▶ [Your instructions] Quote the entries that follow exactly, leaving none out.

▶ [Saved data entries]
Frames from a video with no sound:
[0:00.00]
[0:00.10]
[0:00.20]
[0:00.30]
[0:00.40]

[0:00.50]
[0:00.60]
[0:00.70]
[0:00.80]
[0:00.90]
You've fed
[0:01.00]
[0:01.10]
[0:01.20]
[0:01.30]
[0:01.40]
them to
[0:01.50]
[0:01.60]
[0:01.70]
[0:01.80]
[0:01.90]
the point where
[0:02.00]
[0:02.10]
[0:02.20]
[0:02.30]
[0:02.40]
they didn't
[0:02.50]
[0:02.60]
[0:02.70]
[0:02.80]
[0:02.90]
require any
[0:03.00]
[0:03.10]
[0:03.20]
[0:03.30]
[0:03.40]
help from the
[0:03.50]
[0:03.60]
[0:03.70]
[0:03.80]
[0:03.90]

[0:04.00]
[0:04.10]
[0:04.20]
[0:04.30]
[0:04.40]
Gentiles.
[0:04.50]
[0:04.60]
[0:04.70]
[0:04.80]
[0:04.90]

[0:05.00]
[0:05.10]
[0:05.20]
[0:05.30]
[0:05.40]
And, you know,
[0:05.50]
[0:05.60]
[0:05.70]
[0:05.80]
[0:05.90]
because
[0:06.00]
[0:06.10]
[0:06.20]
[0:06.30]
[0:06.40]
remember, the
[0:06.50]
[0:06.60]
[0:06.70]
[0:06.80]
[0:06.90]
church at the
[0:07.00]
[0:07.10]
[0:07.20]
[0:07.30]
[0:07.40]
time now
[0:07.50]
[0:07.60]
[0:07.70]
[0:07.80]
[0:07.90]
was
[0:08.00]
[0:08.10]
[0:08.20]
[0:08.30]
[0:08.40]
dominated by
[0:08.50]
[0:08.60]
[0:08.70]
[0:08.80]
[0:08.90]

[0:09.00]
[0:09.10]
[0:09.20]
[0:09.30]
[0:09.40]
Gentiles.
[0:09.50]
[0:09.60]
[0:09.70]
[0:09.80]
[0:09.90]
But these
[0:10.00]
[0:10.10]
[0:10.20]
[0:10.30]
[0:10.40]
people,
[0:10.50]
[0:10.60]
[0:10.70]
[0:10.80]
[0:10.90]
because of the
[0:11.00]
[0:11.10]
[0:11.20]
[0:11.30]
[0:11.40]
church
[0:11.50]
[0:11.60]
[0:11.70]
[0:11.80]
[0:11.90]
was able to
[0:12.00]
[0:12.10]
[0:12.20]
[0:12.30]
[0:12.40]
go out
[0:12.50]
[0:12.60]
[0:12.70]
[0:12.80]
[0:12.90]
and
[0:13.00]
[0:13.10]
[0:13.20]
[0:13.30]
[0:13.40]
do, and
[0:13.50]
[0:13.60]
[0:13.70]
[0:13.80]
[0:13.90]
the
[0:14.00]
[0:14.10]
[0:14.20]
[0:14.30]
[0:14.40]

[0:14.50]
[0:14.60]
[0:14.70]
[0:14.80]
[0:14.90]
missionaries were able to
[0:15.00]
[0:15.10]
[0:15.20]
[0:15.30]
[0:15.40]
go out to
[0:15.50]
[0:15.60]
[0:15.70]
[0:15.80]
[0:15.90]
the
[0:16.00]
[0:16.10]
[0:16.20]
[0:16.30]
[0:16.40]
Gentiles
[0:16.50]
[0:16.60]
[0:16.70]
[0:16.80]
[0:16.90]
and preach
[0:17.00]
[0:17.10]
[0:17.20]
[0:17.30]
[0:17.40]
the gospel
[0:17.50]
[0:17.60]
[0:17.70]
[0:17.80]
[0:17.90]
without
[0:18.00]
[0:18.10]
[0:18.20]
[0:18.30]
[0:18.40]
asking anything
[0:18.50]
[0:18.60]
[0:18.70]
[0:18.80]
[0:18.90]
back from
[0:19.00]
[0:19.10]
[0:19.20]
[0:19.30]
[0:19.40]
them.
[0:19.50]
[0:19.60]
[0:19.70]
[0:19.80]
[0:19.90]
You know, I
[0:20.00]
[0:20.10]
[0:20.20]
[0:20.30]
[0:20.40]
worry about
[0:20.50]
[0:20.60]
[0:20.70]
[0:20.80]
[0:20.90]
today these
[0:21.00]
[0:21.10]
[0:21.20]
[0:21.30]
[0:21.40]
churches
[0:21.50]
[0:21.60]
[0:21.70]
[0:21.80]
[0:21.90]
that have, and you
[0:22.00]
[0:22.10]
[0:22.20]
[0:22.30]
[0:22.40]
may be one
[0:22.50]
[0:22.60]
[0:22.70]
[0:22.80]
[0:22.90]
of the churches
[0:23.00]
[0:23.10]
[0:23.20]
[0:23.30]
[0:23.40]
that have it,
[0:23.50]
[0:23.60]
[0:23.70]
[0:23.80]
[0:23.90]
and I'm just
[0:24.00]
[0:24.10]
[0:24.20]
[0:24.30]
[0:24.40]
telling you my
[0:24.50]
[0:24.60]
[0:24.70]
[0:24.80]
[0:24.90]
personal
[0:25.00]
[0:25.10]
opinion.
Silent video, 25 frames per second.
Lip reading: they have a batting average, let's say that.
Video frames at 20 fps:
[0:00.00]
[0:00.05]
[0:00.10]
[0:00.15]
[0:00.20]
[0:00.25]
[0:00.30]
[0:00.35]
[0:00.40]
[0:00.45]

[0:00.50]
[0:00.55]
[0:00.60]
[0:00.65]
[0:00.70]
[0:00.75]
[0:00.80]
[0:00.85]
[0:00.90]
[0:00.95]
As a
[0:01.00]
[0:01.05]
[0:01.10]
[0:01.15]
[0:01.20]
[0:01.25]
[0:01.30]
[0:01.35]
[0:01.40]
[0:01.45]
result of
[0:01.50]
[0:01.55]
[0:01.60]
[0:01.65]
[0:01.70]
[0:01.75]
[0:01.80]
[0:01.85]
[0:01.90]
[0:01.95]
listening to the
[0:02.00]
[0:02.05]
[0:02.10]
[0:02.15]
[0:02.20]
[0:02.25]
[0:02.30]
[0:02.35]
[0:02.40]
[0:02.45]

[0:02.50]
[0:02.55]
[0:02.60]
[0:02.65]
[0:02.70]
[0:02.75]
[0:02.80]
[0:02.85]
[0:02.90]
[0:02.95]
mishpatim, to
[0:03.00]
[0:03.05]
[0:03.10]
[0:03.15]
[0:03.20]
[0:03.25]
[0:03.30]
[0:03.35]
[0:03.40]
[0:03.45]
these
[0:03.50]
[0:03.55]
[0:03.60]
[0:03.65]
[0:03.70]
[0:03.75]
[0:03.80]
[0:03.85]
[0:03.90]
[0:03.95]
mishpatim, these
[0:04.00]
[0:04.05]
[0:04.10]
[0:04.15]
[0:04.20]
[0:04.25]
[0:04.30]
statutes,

▶ [The completed task]
Frames from a video with no sound:
[0:00.00]
[0:00.10]
[0:00.20]
[0:00.30]
[0:00.40]

[0:00.50]
[0:00.60]
[0:00.70]
[0:00.80]
[0:00.90]
You've fed
[0:01.00]
[0:01.10]
[0:01.20]
[0:01.30]
[0:01.40]
them to
[0:01.50]
[0:01.60]
[0:01.70]
[0:01.80]
[0:01.90]
the point where
[0:02.00]
[0:02.10]
[0:02.20]
[0:02.30]
[0:02.40]
they didn't
[0:02.50]
[0:02.60]
[0:02.70]
[0:02.80]
[0:02.90]
require any
[0:03.00]
[0:03.10]
[0:03.20]
[0:03.30]
[0:03.40]
help from the
[0:03.50]
[0:03.60]
[0:03.70]
[0:03.80]
[0:03.90]

[0:04.00]
[0:04.10]
[0:04.20]
[0:04.30]
[0:04.40]
Gentiles.
[0:04.50]
[0:04.60]
[0:04.70]
[0:04.80]
[0:04.90]

[0:05.00]
[0:05.10]
[0:05.20]
[0:05.30]
[0:05.40]
And, you know,
[0:05.50]
[0:05.60]
[0:05.70]
[0:05.80]
[0:05.90]
because
[0:06.00]
[0:06.10]
[0:06.20]
[0:06.30]
[0:06.40]
remember, the
[0:06.50]
[0:06.60]
[0:06.70]
[0:06.80]
[0:06.90]
church at the
[0:07.00]
[0:07.10]
[0:07.20]
[0:07.30]
[0:07.40]
time now
[0:07.50]
[0:07.60]
[0:07.70]
[0:07.80]
[0:07.90]
was
[0:08.00]
[0:08.10]
[0:08.20]
[0:08.30]
[0:08.40]
dominated by
[0:08.50]
[0:08.60]
[0:08.70]
[0:08.80]
[0:08.90]

[0:09.00]
[0:09.10]
[0:09.20]
[0:09.30]
[0:09.40]
Gentiles.
[0:09.50]
[0:09.60]
[0:09.70]
[0:09.80]
[0:09.90]
But these
[0:10.00]
[0:10.10]
[0:10.20]
[0:10.30]
[0:10.40]
people,
[0:10.50]
[0:10.60]
[0:10.70]
[0:10.80]
[0:10.90]
because of the
[0:11.00]
[0:11.10]
[0:11.20]
[0:11.30]
[0:11.40]
church
[0:11.50]
[0:11.60]
[0:11.70]
[0:11.80]
[0:11.90]
was able to
[0:12.00]
[0:12.10]
[0:12.20]
[0:12.30]
[0:12.40]
go out
[0:12.50]
[0:12.60]
[0:12.70]
[0:12.80]
[0:12.90]
and
[0:13.00]
[0:13.10]
[0:13.20]
[0:13.30]
[0:13.40]
do, and
[0:13.50]
[0:13.60]
[0:13.70]
[0:13.80]
[0:13.90]
the
[0:14.00]
[0:14.10]
[0:14.20]
[0:14.30]
[0:14.40]

[0:14.50]
[0:14.60]
[0:14.70]
[0:14.80]
[0:14.90]
missionaries were able to
[0:15.00]
[0:15.10]
[0:15.20]
[0:15.30]
[0:15.40]
go out to
[0:15.50]
[0:15.60]
[0:15.70]
[0:15.80]
[0:15.90]
the
[0:16.00]
[0:16.10]
[0:16.20]
[0:16.30]
[0:16.40]
Gentiles
[0:16.50]
[0:16.60]
[0:16.70]
[0:16.80]
[0:16.90]
and preach
[0:17.00]
[0:17.10]
[0:17.20]
[0:17.30]
[0:17.40]
the gospel
[0:17.50]
[0:17.60]
[0:17.70]
[0:17.80]
[0:17.90]
without
[0:18.00]
[0:18.10]
[0:18.20]
[0:18.30]
[0:18.40]
asking anything
[0:18.50]
[0:18.60]
[0:18.70]
[0:18.80]
[0:18.90]
back from
[0:19.00]
[0:19.10]
[0:19.20]
[0:19.30]
[0:19.40]
them.
[0:19.50]
[0:19.60]
[0:19.70]
[0:19.80]
[0:19.90]
You know, I
[0:20.00]
[0:20.10]
[0:20.20]
[0:20.30]
[0:20.40]
worry about
[0:20.50]
[0:20.60]
[0:20.70]
[0:20.80]
[0:20.90]
today these
[0:21.00]
[0:21.10]
[0:21.20]
[0:21.30]
[0:21.40]
churches
[0:21.50]
[0:21.60]
[0:21.70]
[0:21.80]
[0:21.90]
that have, and you
[0:22.00]
[0:22.10]
[0:22.20]
[0:22.30]
[0:22.40]
may be one
[0:22.50]
[0:22.60]
[0:22.70]
[0:22.80]
[0:22.90]
of the churches
[0:23.00]
[0:23.10]
[0:23.20]
[0:23.30]
[0:23.40]
that have it,
[0:23.50]
[0:23.60]
[0:23.70]
[0:23.80]
[0:23.90]
and I'm just
[0:24.00]
[0:24.10]
[0:24.20]
[0:24.30]
[0:24.40]
telling you my
[0:24.50]
[0:24.60]
[0:24.70]
[0:24.80]
[0:24.90]
personal
[0:25.00]
[0:25.10]
opinion.
Silent video, 25 frames per second.
Lip reading: they have a batting average, let's say that.
Video frames at 20 fps:
[0:00.00]
[0:00.05]
[0:00.10]
[0:00.15]
[0:00.20]
[0:00.25]
[0:00.30]
[0:00.35]
[0:00.40]
[0:00.45]

[0:00.50]
[0:00.55]
[0:00.60]
[0:00.65]
[0:00.70]
[0:00.75]
[0:00.80]
[0:00.85]
[0:00.90]
[0:00.95]
As a
[0:01.00]
[0:01.05]
[0:01.10]
[0:01.15]
[0:01.20]
[0:01.25]
[0:01.30]
[0:01.35]
[0:01.40]
[0:01.45]
result of
[0:01.50]
[0:01.55]
[0:01.60]
[0:01.65]
[0:01.70]
[0:01.75]
[0:01.80]
[0:01.85]
[0:01.90]
[0:01.95]
listening to the
[0:02.00]
[0:02.05]
[0:02.10]
[0:02.15]
[0:02.20]
[0:02.25]
[0:02.30]
[0:02.35]
[0:02.40]
[0:02.45]

[0:02.50]
[0:02.55]
[0:02.60]
[0:02.65]
[0:02.70]
[0:02.75]
[0:02.80]
[0:02.85]
[0:02.90]
[0:02.95]
mishpatim, to
[0:03.00]
[0:03.05]
[0:03.10]
[0:03.15]
[0:03.20]
[0:03.25]
[0:03.30]
[0:03.35]
[0:03.40]
[0:03.45]
these
[0:03.50]
[0:03.55]
[0:03.60]
[0:03.65]
[0:03.70]
[0:03.75]
[0:03.80]
[0:03.85]
[0:03.90]
[0:03.95]
mishpatim, these
[0:04.00]
[0:04.05]
[0:04.10]
[0:04.15]
[0:04.20]
[0:04.25]
[0:04.30]
statutes,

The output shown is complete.